-------- SUPPLIED ENTRIES --------
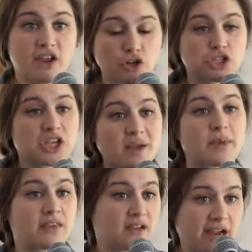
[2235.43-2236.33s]
they're
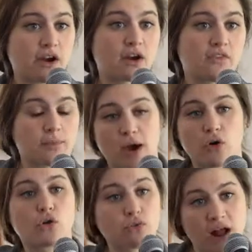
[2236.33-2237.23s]
shaping the narrative
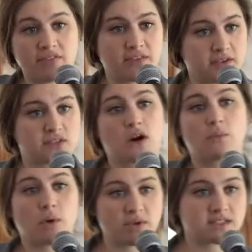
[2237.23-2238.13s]
about who non-theists are
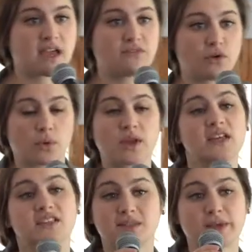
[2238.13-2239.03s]
and what we stand for. We
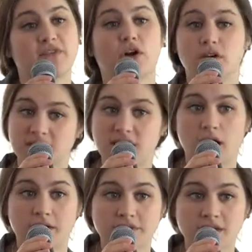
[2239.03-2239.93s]
need to speak for
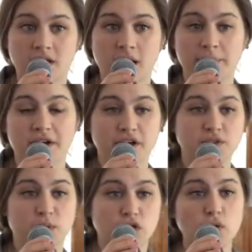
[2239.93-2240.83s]
ourselves.
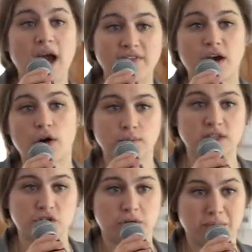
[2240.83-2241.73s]
Because when you have that home
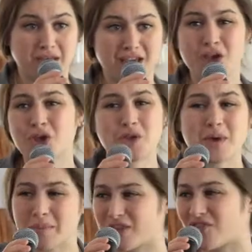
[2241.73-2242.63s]
district meeting, you
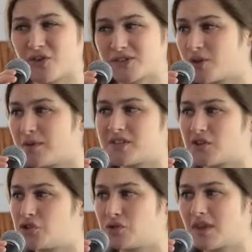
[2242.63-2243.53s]
might be the first humanistic
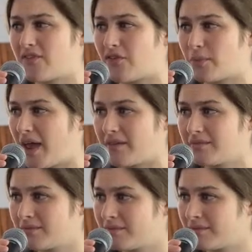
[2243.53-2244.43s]
Jew they've ever met.
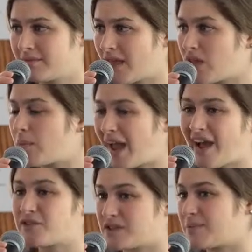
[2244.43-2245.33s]
And you might
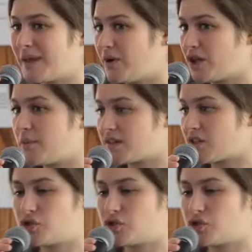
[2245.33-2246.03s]
have to explain what humanistic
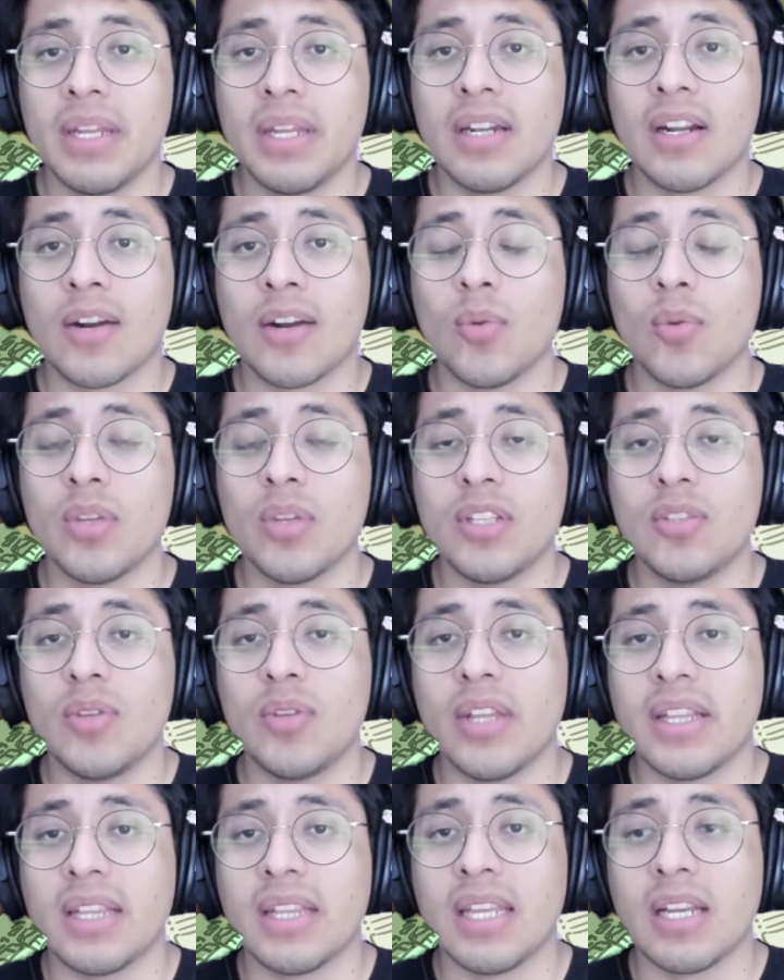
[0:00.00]
not only do they
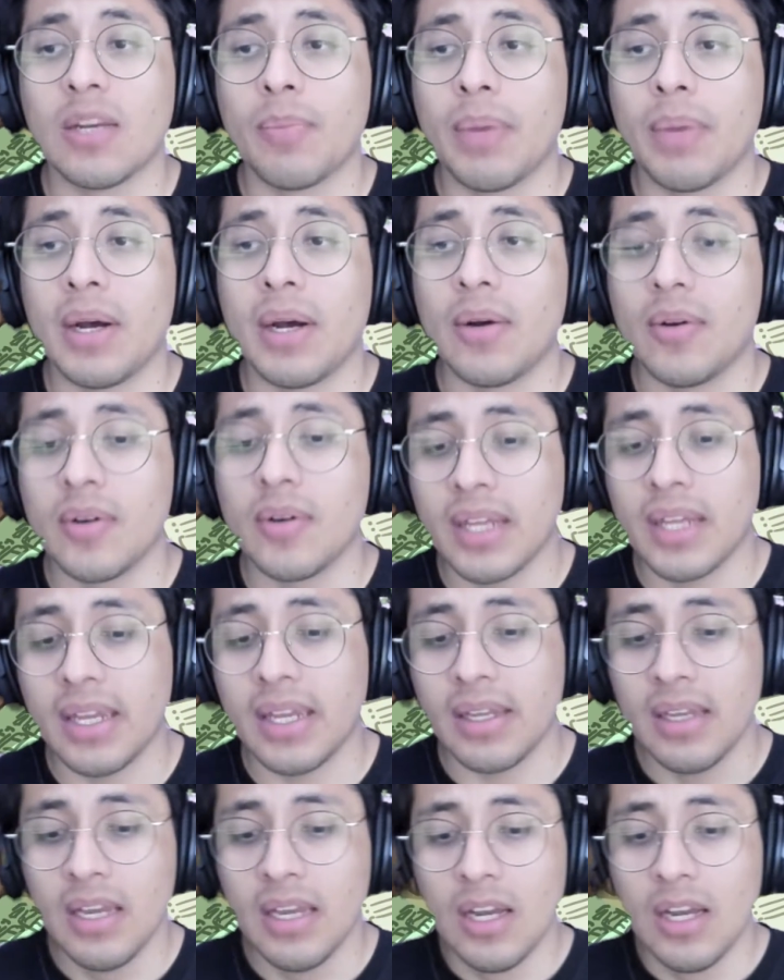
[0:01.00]
think about, okay,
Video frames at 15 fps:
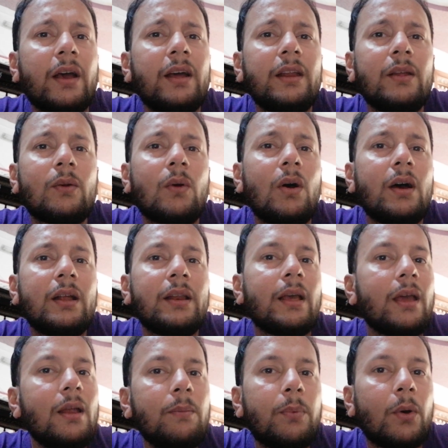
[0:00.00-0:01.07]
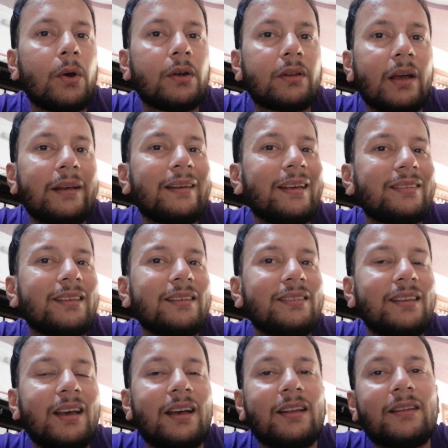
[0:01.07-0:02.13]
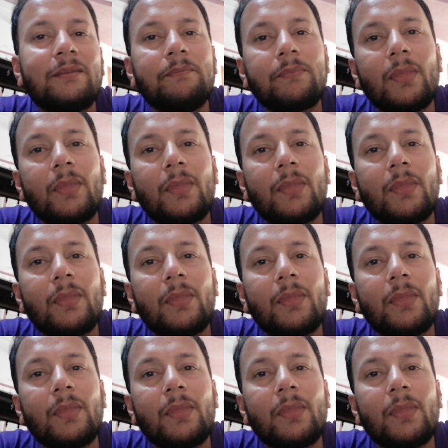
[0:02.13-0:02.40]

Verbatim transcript: any royal input, Tessa said.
--------
DIRECTIONS FOR THIS TASK
Output all the data, exactly, without images.

OUTPUT
[2235.43-2236.33s]
they're
[2236.33-2237.23s]
shaping the narrative
[2237.23-2238.13s]
about who non-theists are
[2238.13-2239.03s]
and what we stand for. We
[2239.03-2239.93s]
need to speak for
[2239.93-2240.83s]
ourselves.
[2240.83-2241.73s]
Because when you have that home
[2241.73-2242.63s]
district meeting, you
[2242.63-2243.53s]
might be the first humanistic
[2243.53-2244.43s]
Jew they've ever met.
[2244.43-2245.33s]
And you might
[2245.33-2246.03s]
have to explain what humanistic
[0:00.00]
not only do they
[0:01.00]
think about, okay,
Video frames at 15 fps:
[0:00.00-0:01.07]
[0:01.07-0:02.13]
[0:02.13-0:02.40]

Verbatim transcript: any royal input, Tessa said.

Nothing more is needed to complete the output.